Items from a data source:
________

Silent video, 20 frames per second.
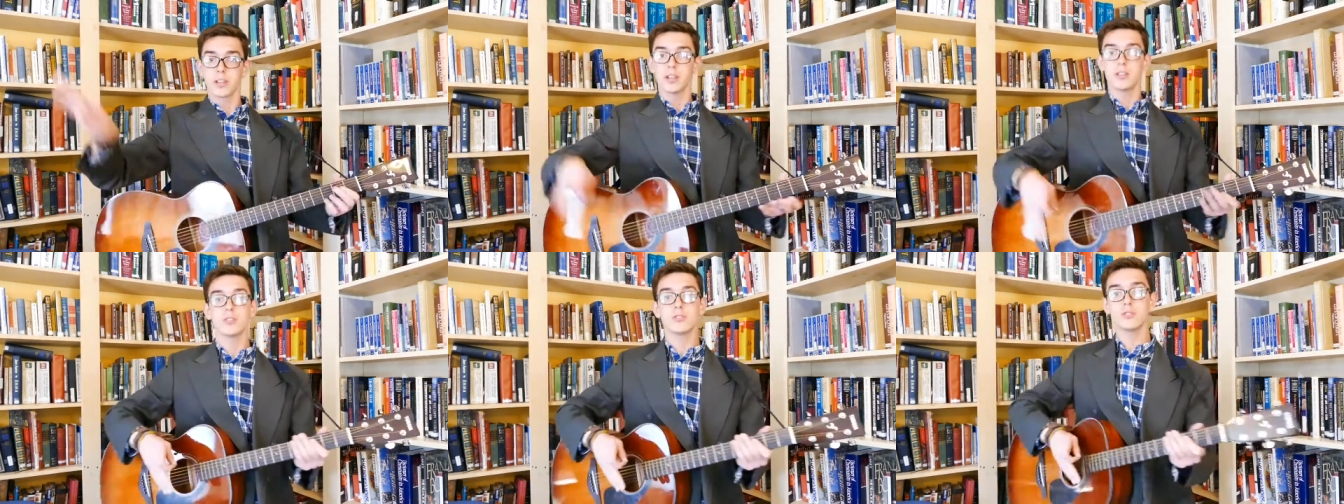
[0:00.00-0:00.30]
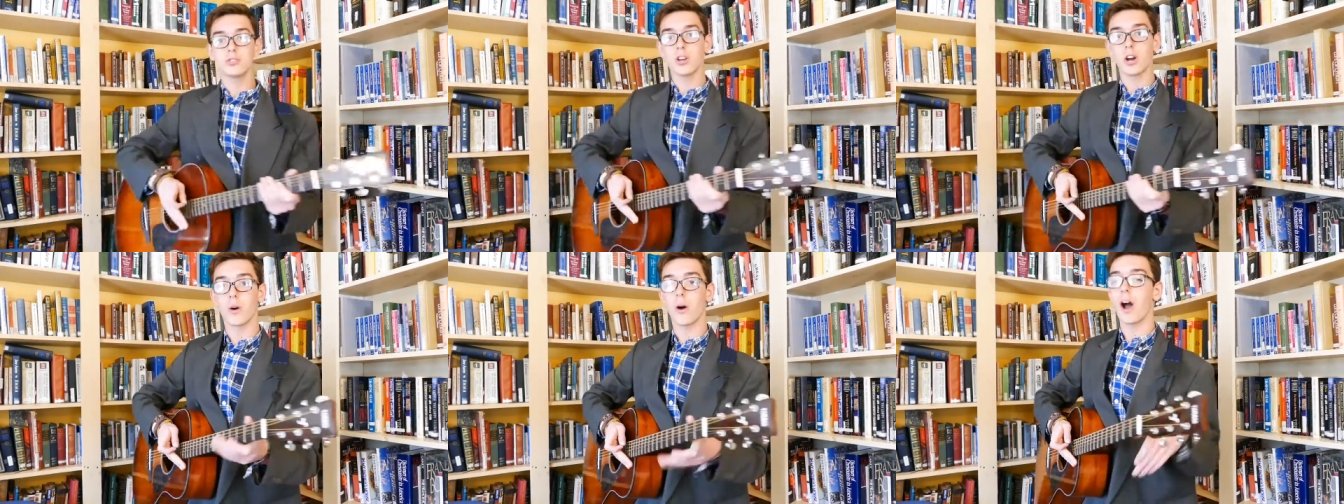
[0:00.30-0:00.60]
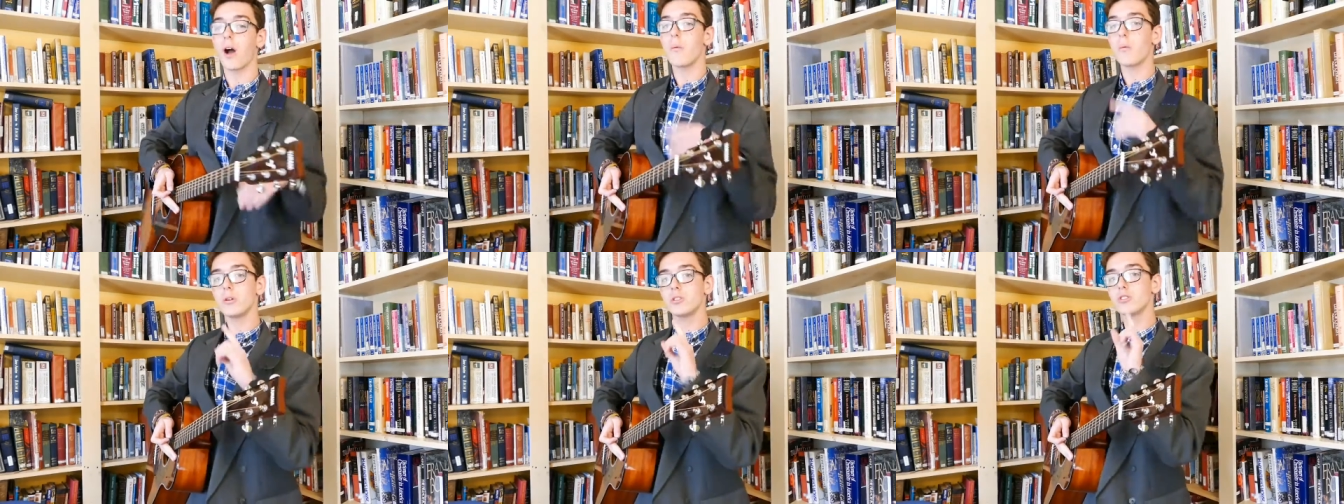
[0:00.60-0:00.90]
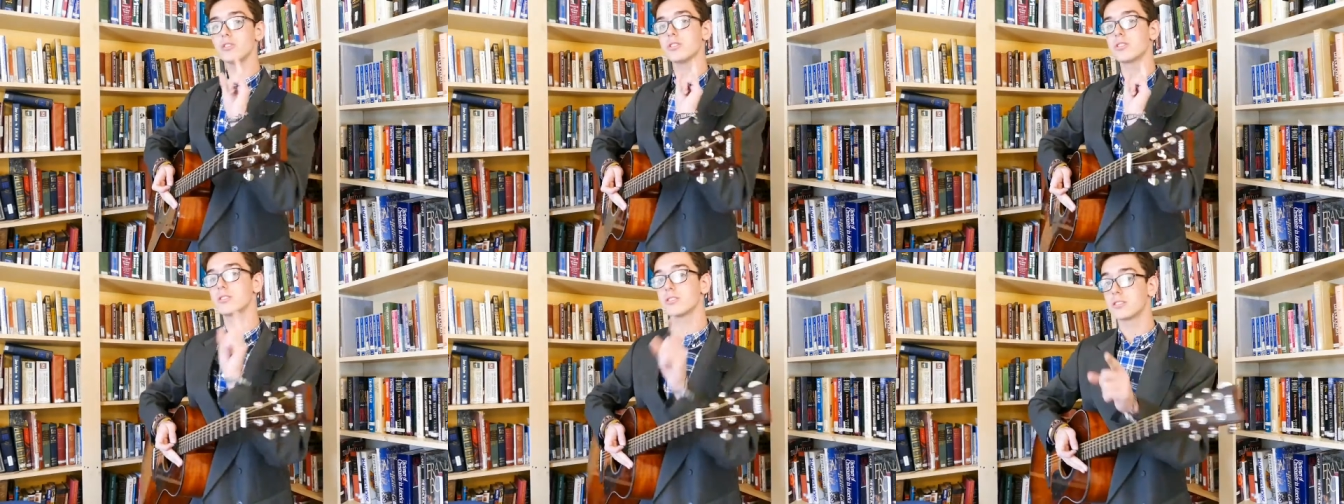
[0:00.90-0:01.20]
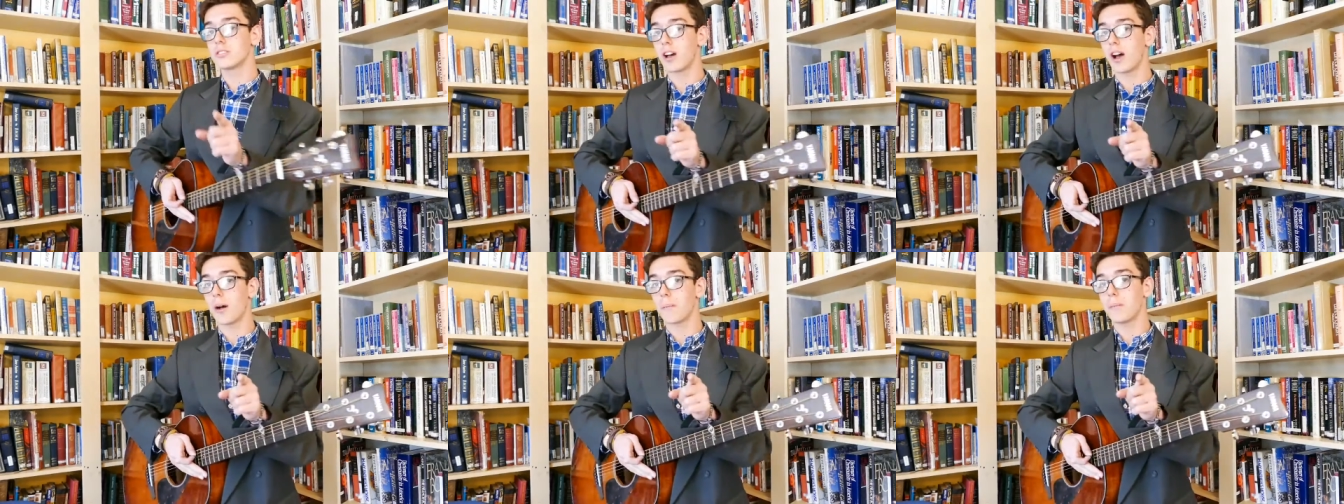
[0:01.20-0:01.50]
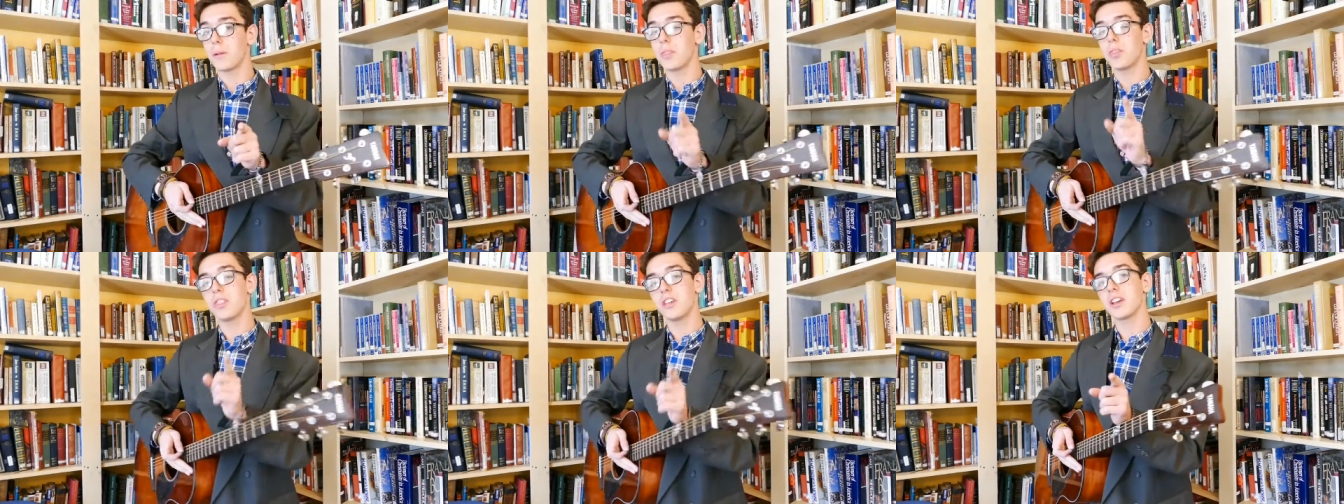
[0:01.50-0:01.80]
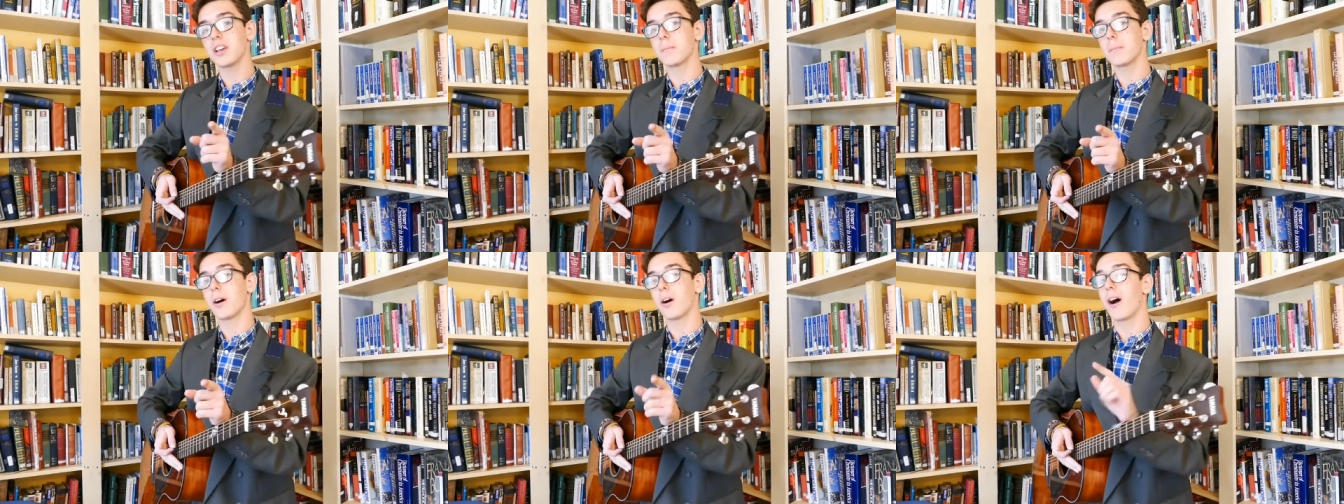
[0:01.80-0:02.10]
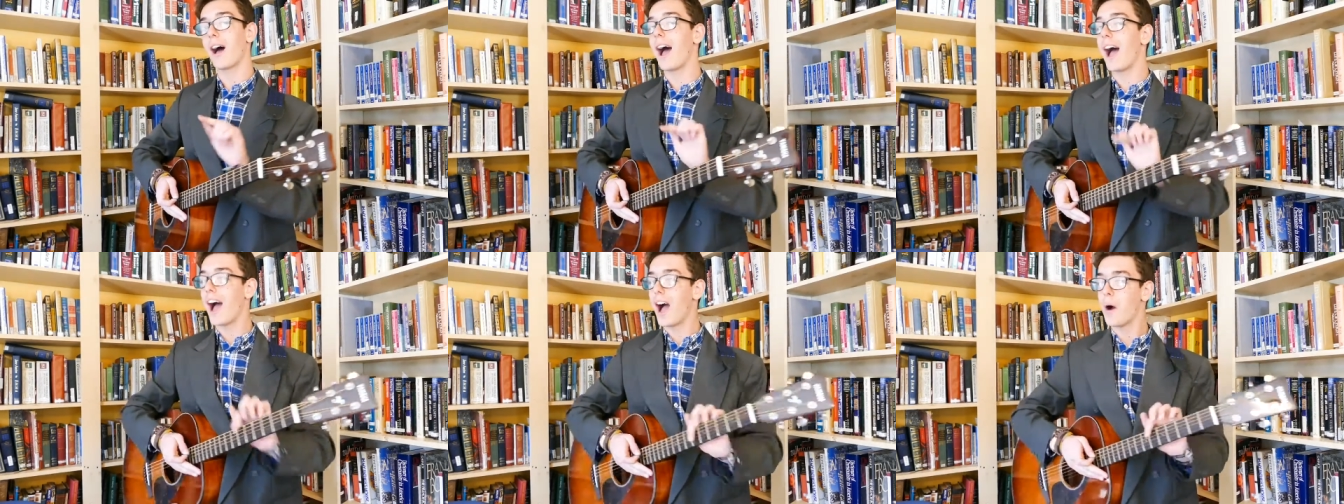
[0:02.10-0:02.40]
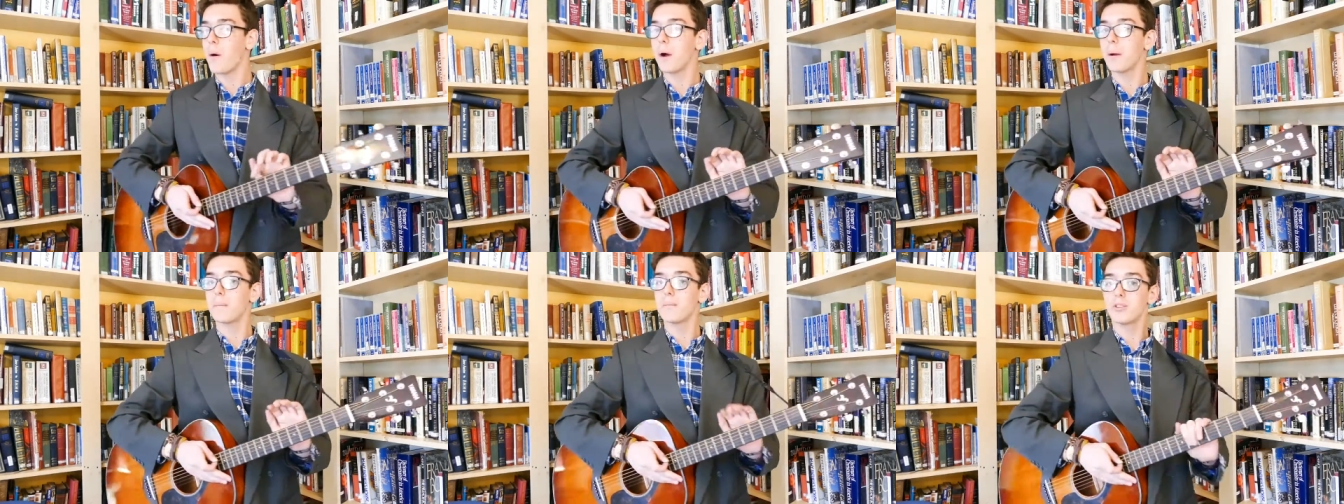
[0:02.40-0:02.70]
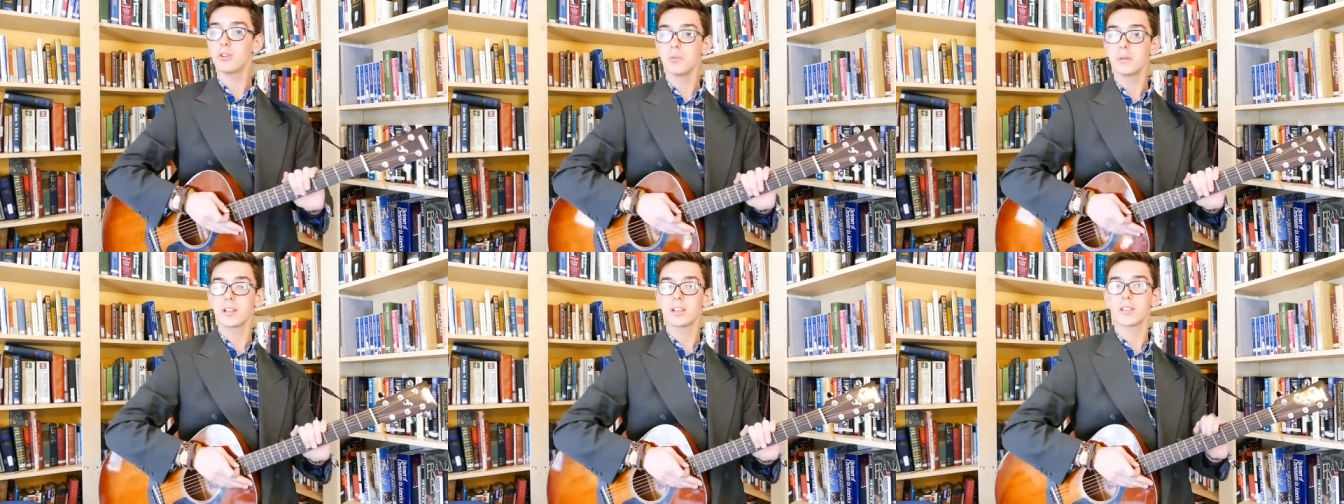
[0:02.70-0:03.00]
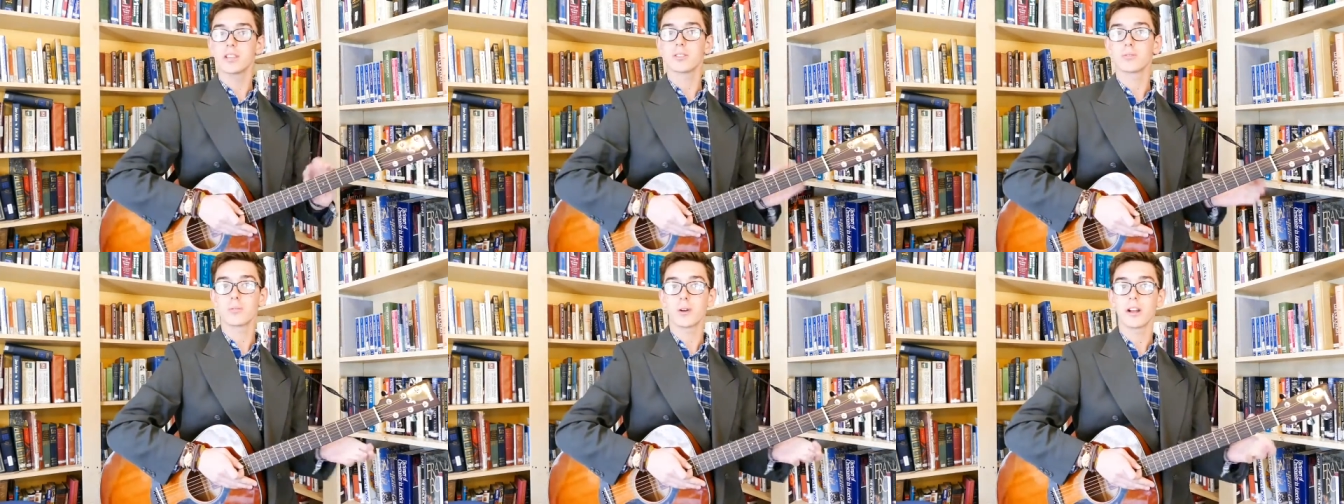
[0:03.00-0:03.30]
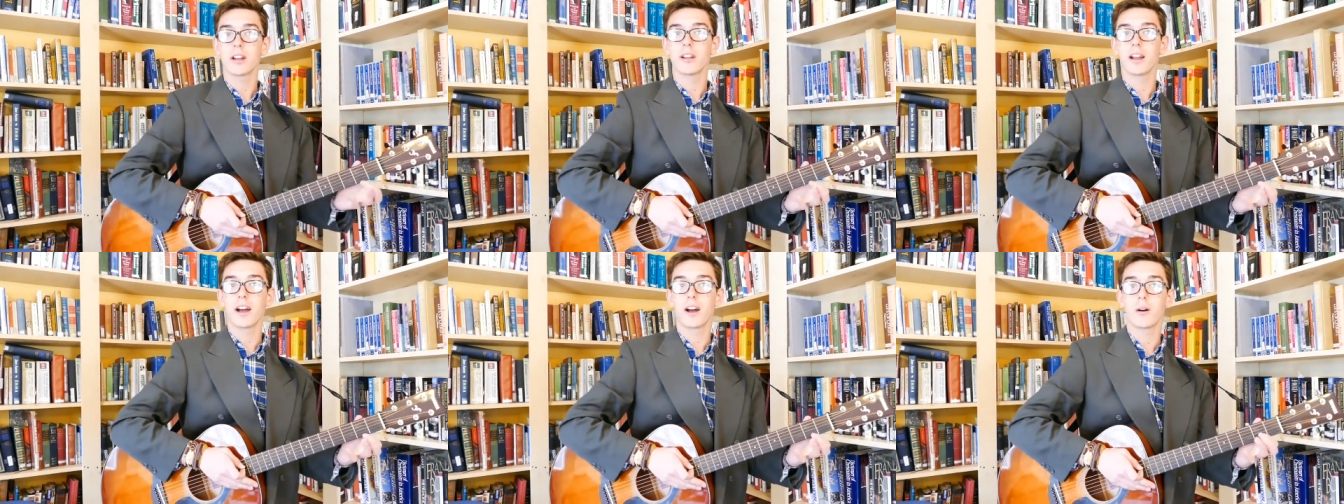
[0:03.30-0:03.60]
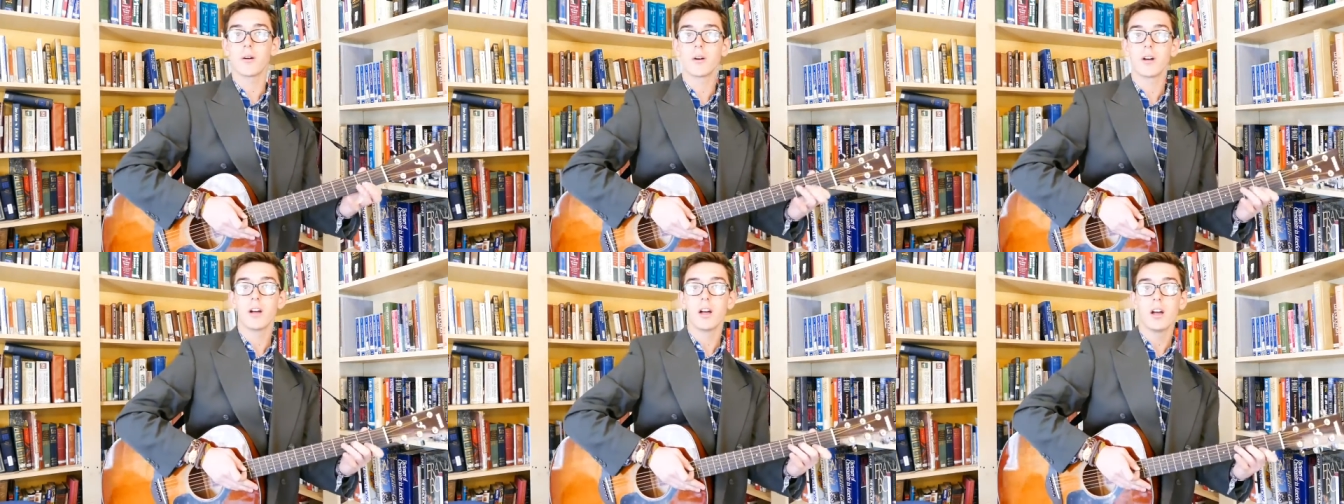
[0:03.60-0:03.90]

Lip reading: So, I want you to stop and think about how I'm doing this right now.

________

Problem requirements: Exact copy, pictures omitted: every line from the one holding "[0:02.40-0:02.70]" through the last line of the data above, and nothing else.

Answer section:
[0:02.40-0:02.70]
[0:02.70-0:03.00]
[0:03.00-0:03.30]
[0:03.30-0:03.60]
[0:03.60-0:03.90]

Lip reading: So, I want you to stop and think about how I'm doing this right now.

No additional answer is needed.